STRAGE VIA D’AMELIO, L’AGENDA ROSSA E QUELLA STRADA DA SGOMBRARE
Ma se in un modo o nell’altro la mafia avrebbe comunque trovato il modo di uccidere Paolo Borsellino, c’è comunque qualcosa che non torna nella ricostruzione della strage di via d’Amelio del 19 luglio 1992. Tornano ad esempio alla mente le parole di Antonino Caponnetto, che a Gianni Minà in un’intervista disse:”Paolo aveva chiesto alla questura – già venti giorni prima dell’attentato – di disporre la rimozione dei veicoli nella zona antistante l’abitazione della madre.
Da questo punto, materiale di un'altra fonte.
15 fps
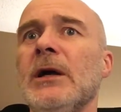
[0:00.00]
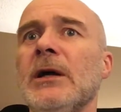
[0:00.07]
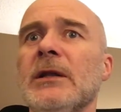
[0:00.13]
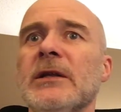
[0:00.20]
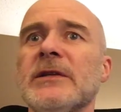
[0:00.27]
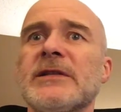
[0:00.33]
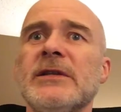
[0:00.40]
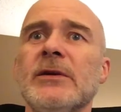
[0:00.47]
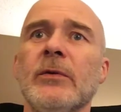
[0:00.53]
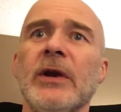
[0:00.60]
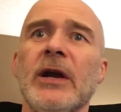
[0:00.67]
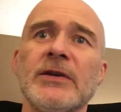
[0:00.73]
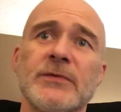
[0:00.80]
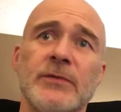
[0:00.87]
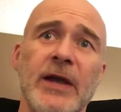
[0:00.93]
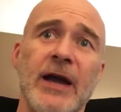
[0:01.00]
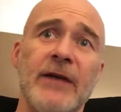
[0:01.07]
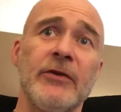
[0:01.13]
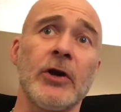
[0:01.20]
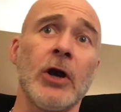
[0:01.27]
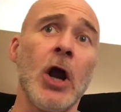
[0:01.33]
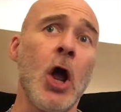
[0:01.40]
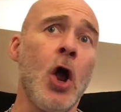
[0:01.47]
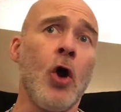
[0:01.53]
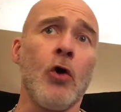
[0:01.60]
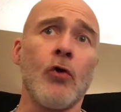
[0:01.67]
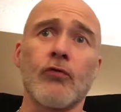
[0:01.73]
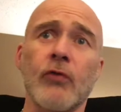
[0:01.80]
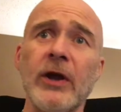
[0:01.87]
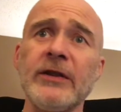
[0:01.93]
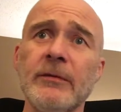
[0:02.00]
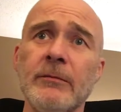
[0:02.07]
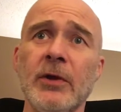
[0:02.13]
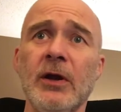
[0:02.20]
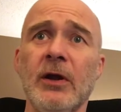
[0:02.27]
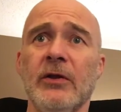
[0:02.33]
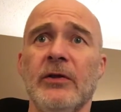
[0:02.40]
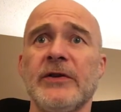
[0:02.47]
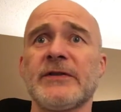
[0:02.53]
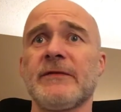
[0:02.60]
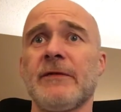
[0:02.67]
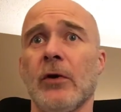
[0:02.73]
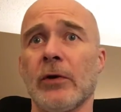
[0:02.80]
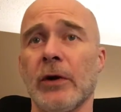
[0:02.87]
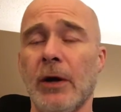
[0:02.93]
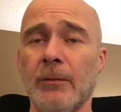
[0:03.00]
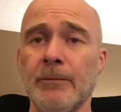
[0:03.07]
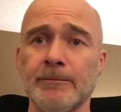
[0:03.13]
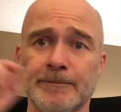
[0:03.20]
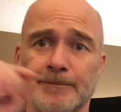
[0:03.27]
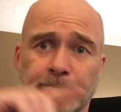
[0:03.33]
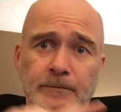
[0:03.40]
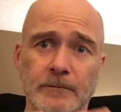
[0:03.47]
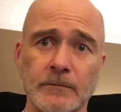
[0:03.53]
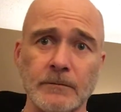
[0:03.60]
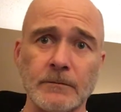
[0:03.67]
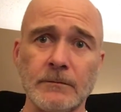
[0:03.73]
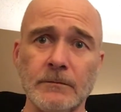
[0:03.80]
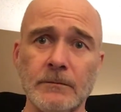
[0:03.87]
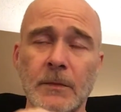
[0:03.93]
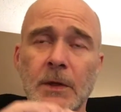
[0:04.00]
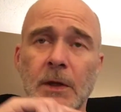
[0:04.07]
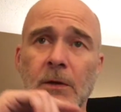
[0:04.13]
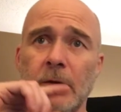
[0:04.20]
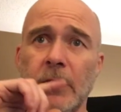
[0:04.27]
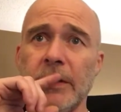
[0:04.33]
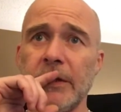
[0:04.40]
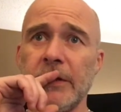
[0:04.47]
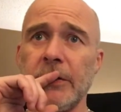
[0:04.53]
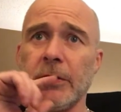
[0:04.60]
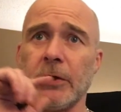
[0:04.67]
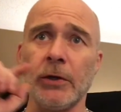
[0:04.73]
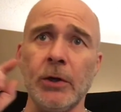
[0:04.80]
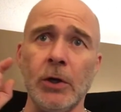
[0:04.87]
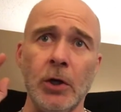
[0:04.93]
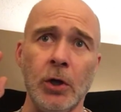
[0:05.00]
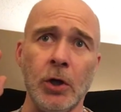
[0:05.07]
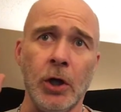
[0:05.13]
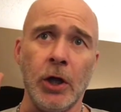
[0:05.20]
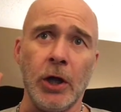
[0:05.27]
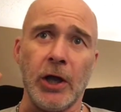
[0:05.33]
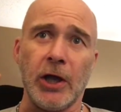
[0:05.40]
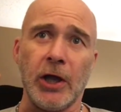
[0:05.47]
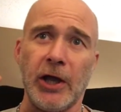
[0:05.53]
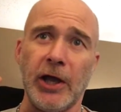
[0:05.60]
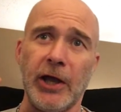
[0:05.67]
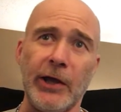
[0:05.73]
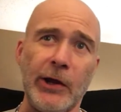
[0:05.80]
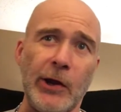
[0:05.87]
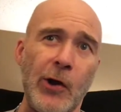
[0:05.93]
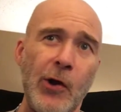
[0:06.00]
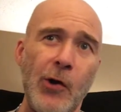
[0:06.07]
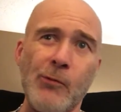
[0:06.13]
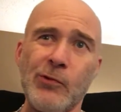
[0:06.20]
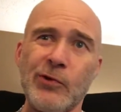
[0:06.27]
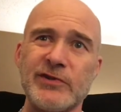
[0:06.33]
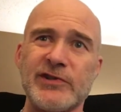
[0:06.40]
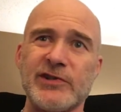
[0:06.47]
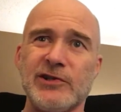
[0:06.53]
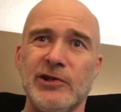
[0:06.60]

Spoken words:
Let's see what else we have here. Right in the middle of this photo, right here, it almost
Ma la domanda era rimasta inevasa. Ancora oggi aspetto di sapere chi fosse il funzionario responsabile della sicurezza di Paolo, se si sia proceduto disciplinarmente nei suoi confronti e con quali conseguenze”. Ma non è questo l’unico punto interrogativo in una vicenda che ad un quarto di secolo dalla sua materializzazione continua a nascondere un “non detto” pesantissimo. Ad esempio è diventato di dominio pubblico il fatto che la sua agenda rossa, il taccuino su cui era solito annotare tutte le sue intuizione e i suoi sospetti, le sue scoperte e i suoi studi, non sia mai stata ritrovata. Strano, perché dopo aver pranzato a Villagrazia di Carini con la moglie Agnese e i figli, l’agendina era con lui. Non se ne separava mai il giudice, chi l’abbia fatta sparire resta un mistero. Così come lo è tuttora il vero e proprio mandante politico della strage, perché come aveva confessato Borsellino alla moglie: “Quando mi uccideranno sarà stata la mafia a uccidermi, ma non sarà stata la mafia ad aver voluto la mia morte”.